Müller ist sauer und verärgert Tja, so ist es nix mit Super-Bayern
04.10.2021, 07:51 Uhr
Gemütszustand offensichtlich: Thomas Müller.
(Foto: REUTERS)
Nach neun Pflichtspielsiegen mit dem FC Bayern am Stück endet die Serie von Julian Nagelsmann. Das 1:2 gegen Eintracht Frankfurt ist aus gleich mehreren Gründen ärgerlich. Frankfurt feiert einen Matchwinner, für den im Nationalteam diesmal kein Platz war.
Womöglich hat sich Hansi Flick am Sonntag ein wenig geärgert. Womöglich hat der immer noch neue deutsche Bundestrainer zum ersten Mal einen Nominierungsfehler begangen. Nun wird über diesen Fehler, wenn er denn überhaupt einer war, vermutlich nicht sehr lange debattiert werden. Und erst recht nicht wird dieser Fehler, wenn er denn überhaupt einer war, zum Müllerhummelsboateng-Thema seiner Amtszeit. Aber es ist schon so, dass dieser Kevin Trapp, den Flick nicht in sein Aufgebot für die anstehenden Länderspiele in der WM-Qualifikation gegen Rumänien und Nordmazedonien berufen hat, einen Platz im Kader verdient hätte.
Den sportlichen Nachweis bekam Flick an diesem Sonntagabend amtlich um die Ohren gepfeffert, als er in München zu Gast war und erstaunt sah, wie Eintracht Frankfurt, sorry, wie Trapp, den FC Bayern bei der 1:2-Niederlage (1:1) entnervte. Man könnte nun sehr detailliert aufschreiben, wie und wen er beim Rekordmeister zur Verzweiflung trieb.
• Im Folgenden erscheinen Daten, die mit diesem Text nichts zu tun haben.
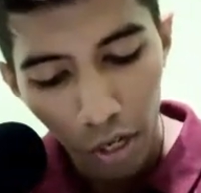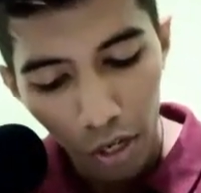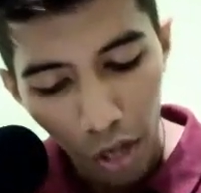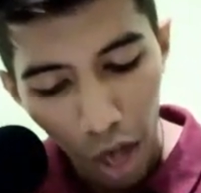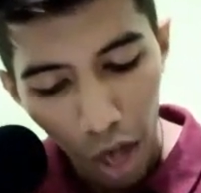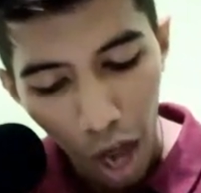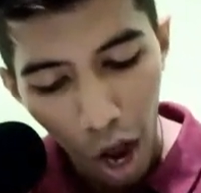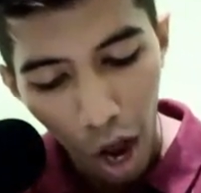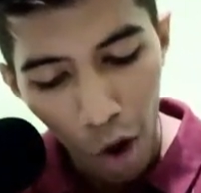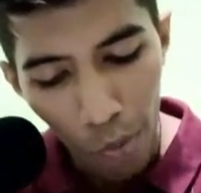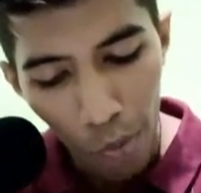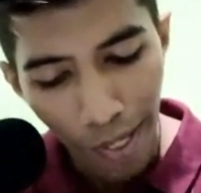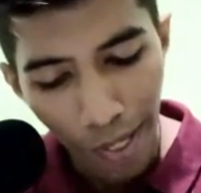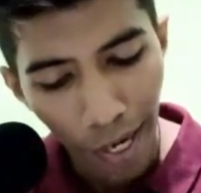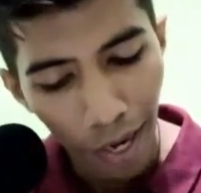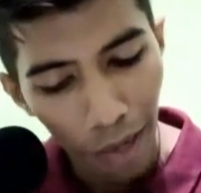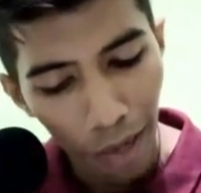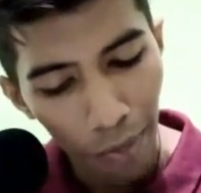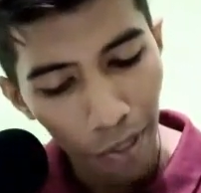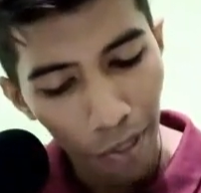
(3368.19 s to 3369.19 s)
How many
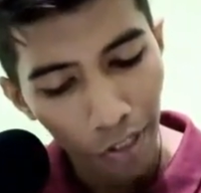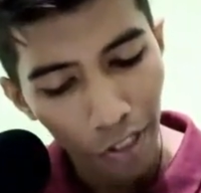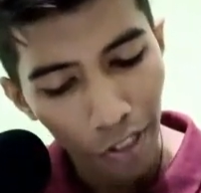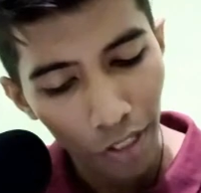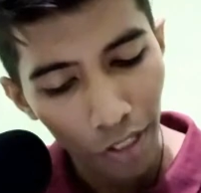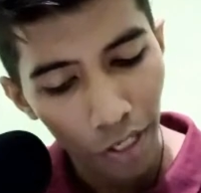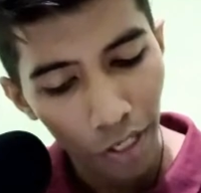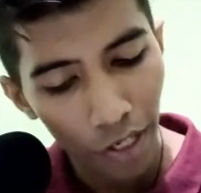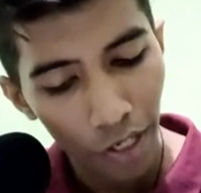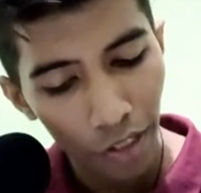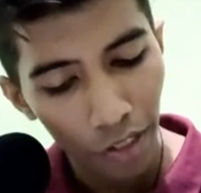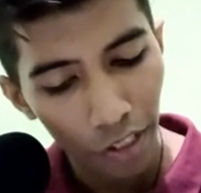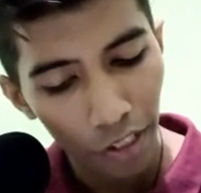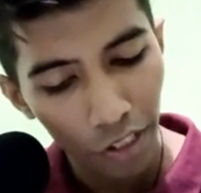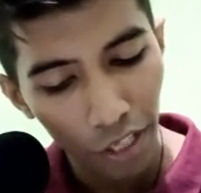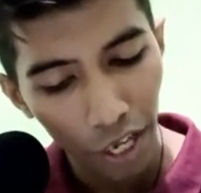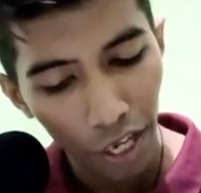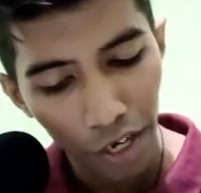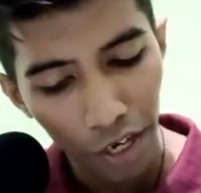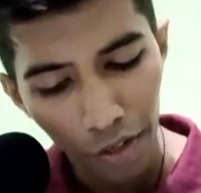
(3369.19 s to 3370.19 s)
elements are there in this
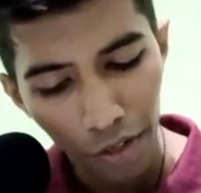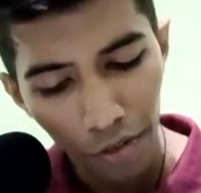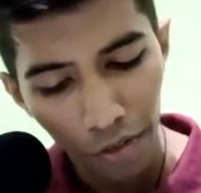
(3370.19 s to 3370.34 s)
array?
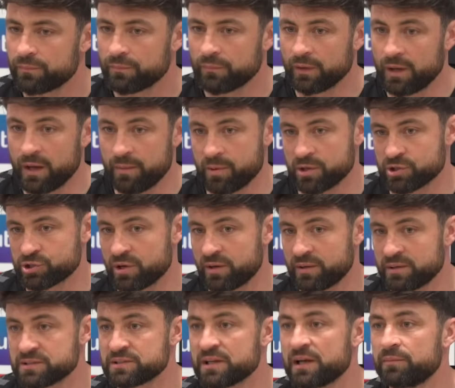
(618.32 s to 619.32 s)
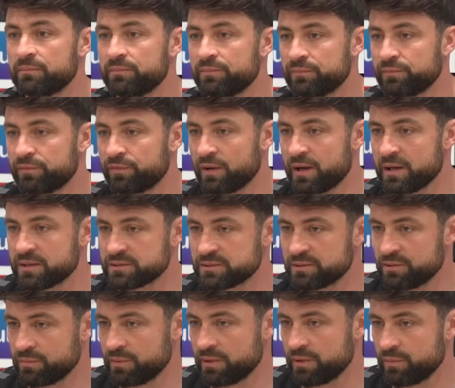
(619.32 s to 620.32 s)
Yeah, by showing the same for us,
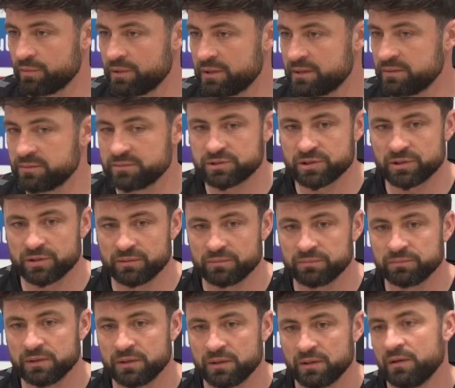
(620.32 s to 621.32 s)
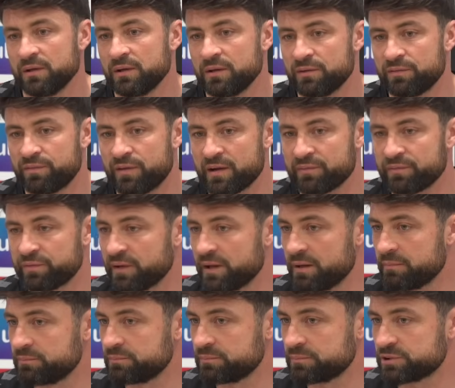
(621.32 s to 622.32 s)
that we're willing to fight for
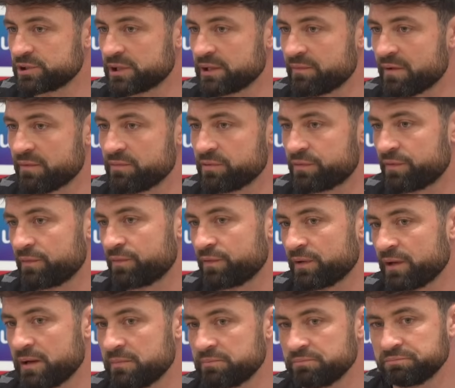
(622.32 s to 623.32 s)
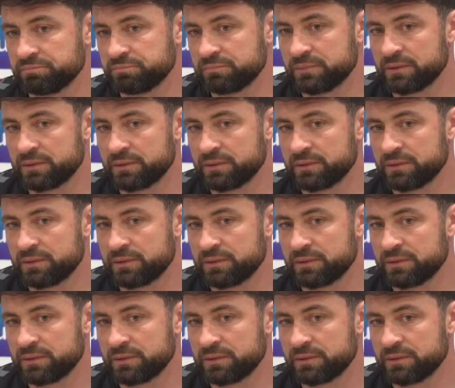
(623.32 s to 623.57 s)
them, to give everything for them,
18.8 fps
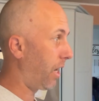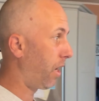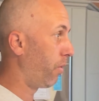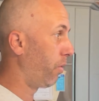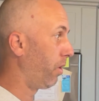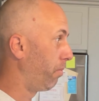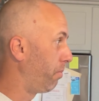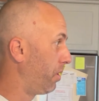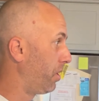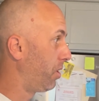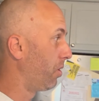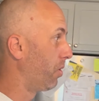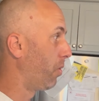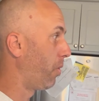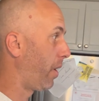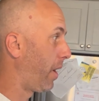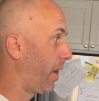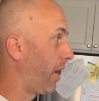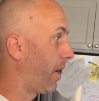I will be
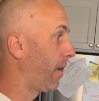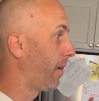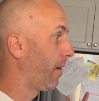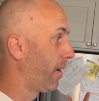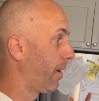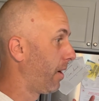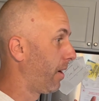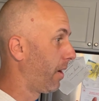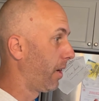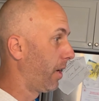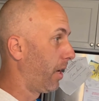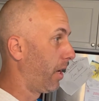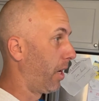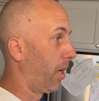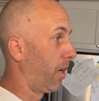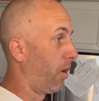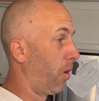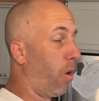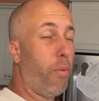doing
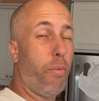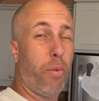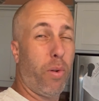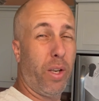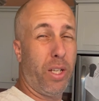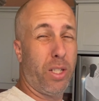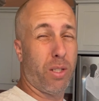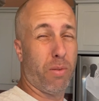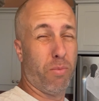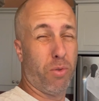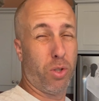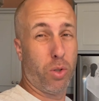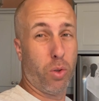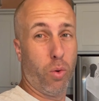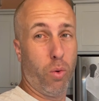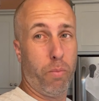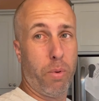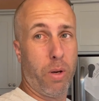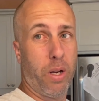hopefully some
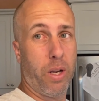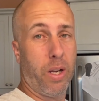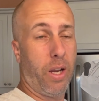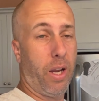soup,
Das Problem ist nur: Dann würde dieser Text sehr, sehr lang. Wirklich sehr, sehr lang. So was muss ja nicht sein. Die Kurzversion seiner Heldentaten ist schon beeindruckend genug: Egal aus welcher Lage und ganz egal wie hart oder platziert die Münchner die Bälle auf ihn feuerten, Trapp war (fast) immer da. Nur beim 0:1 durch Leon Goretzka streckte er sich vergeblich. Der Nationalspieler hatte den Ball aber auch perfekt in die lange Ecke gesetzt.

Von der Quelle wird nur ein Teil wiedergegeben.